Liu Jinjin, Chen Xinyu, Diao Qiaoqiao, Tang Zheng, Niu Xiangheng
School of Public Health, Hengyang Medical School, University of South China, Hengyang 421001, China.
The First Affiliated Hospital, Hengyang Medical School, University of South China, Hengyang 421001, China.
Biosensors (Basel). 2025 May 29;15(6):344. doi: 10.3390/bios15060344.

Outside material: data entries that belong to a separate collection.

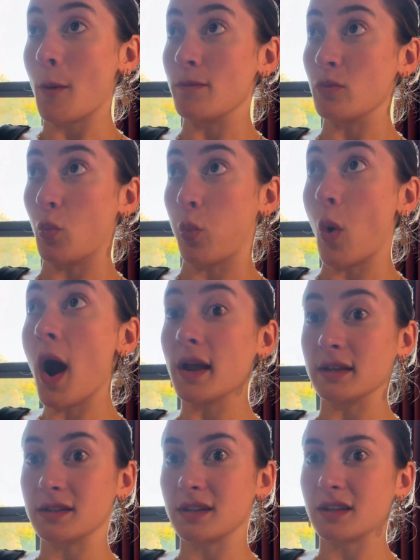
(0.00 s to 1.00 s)

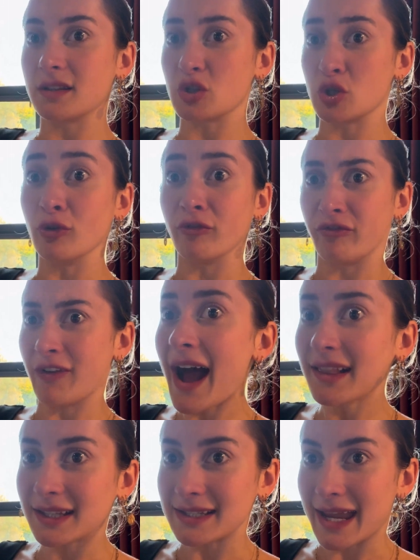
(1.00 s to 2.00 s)
want to
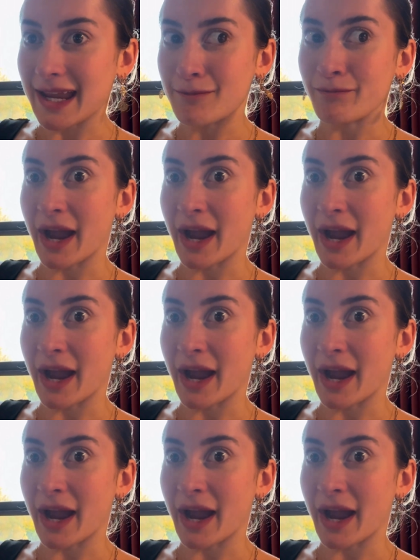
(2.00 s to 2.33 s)
validateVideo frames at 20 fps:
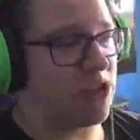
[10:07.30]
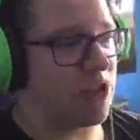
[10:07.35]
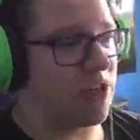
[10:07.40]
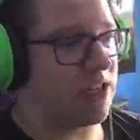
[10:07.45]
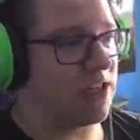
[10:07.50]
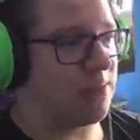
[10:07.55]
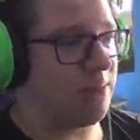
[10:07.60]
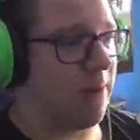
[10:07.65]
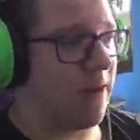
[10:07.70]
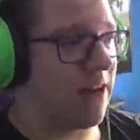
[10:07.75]
and
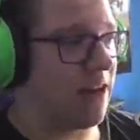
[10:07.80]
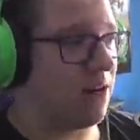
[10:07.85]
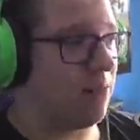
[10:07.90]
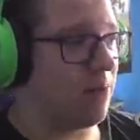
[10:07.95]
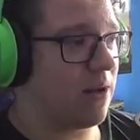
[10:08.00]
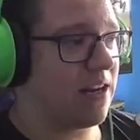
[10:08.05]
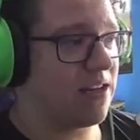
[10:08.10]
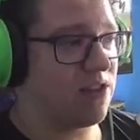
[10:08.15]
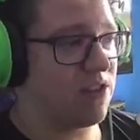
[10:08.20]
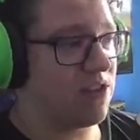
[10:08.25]
it's better.
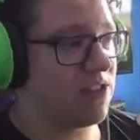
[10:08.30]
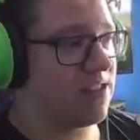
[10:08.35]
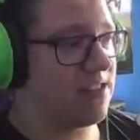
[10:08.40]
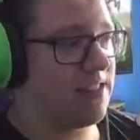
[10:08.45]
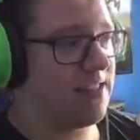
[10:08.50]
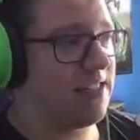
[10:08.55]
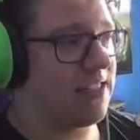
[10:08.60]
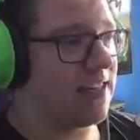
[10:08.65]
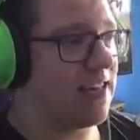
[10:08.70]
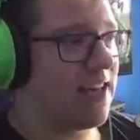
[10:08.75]
But as you can
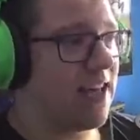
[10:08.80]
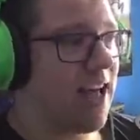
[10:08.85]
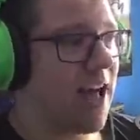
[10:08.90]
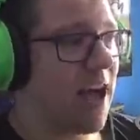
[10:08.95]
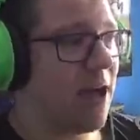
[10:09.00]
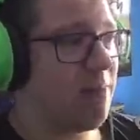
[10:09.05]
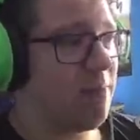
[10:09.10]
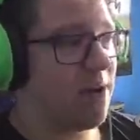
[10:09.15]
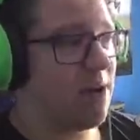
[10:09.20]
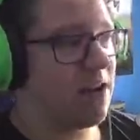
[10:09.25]
see,
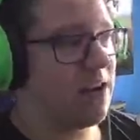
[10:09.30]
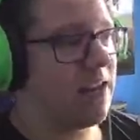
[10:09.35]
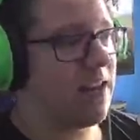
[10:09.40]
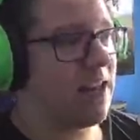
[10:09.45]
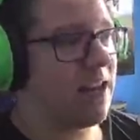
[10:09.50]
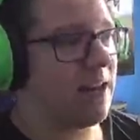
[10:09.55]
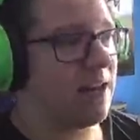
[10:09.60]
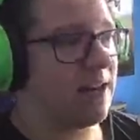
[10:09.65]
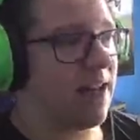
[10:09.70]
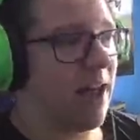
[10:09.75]
I'm barely
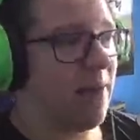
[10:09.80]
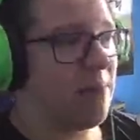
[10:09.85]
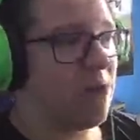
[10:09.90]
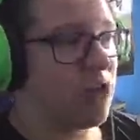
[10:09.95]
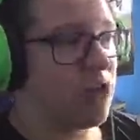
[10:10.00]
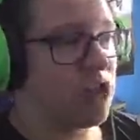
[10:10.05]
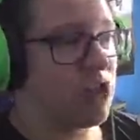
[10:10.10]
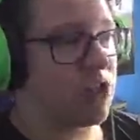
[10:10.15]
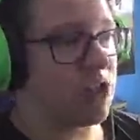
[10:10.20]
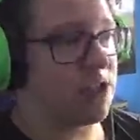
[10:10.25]
getting
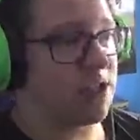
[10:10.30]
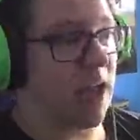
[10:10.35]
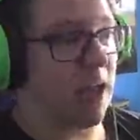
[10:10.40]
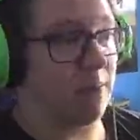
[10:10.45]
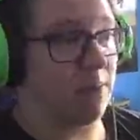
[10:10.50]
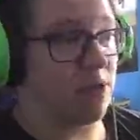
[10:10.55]
damage because I'm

In the past decade, nanozymes have been attracting increasing interest in academia due to their stable performance, low cost, and easy modification. With the catalytic signal amplification feature, nanozymes not only find wide use in traditional "lock-and-key" single-target detection but hold great potential in high-throughput multiobjective analysis via fabricating sensor arrays. In particular, the rise of machine learning in recent years has greatly advanced the design, construction, signal processing, and utilization of sensor arrays. The constructive collaboration of nanozymes, sensor arrays, and machine learning is accelerating the development of biochemical sensors. To highlight the emerging field, in this minireview, we created a concise summary of machine-learning-assisted nanozyme-based sensor arrays. First, the construction of nanozyme-involved sensor arrays is introduced from several aspects, including nanozyme materials and activities, sensing variables, and signal outputs. Then, the roles of machine learning in signal treatment, information extraction, and outcome feedback are emphasized. Afterwards, typical applications of machine-learning-assisted nanozyme-involved sensor arrays in environmental detection, food analysis, and biomedical sensing are discussed. Finally, the promise of machine-learning-assisted nanozyme-based sensor arrays in biochemical sensing is highlighted, and some future trends are also pointed out to attract more interest and effort to promote the emerging field for better practical use.
在过去十年中,纳米酶因其性能稳定、成本低且易于修饰而在学术界引起了越来越多的关注。凭借催化信号放大特性,纳米酶不仅在传统的“锁钥”单目标检测中得到广泛应用,而且在通过构建传感器阵列进行高通量多目标分析方面具有巨大潜力。特别是,近年来机器学习的兴起极大地推动了传感器阵列的设计、构建、信号处理和应用。纳米酶、传感器阵列和机器学习之间的建设性合作正在加速生物化学传感器的发展。为了突出这一新兴领域,在本综述中,我们对基于机器学习辅助的纳米酶传感器阵列进行了简要总结。首先,从纳米酶材料与活性、传感变量和信号输出等几个方面介绍了涉及纳米酶的传感器阵列的构建。然后,强调了机器学习在信号处理、信息提取和结果反馈中的作用。之后,讨论了机器学习辅助的涉及纳米酶的传感器阵列在环境检测、食品分析和生物医学传感中的典型应用。最后,突出了基于机器学习辅助的纳米酶传感器阵列在生物化学传感中的前景,并指出了一些未来趋势,以吸引更多关注和努力来推动这一新兴领域更好地实际应用。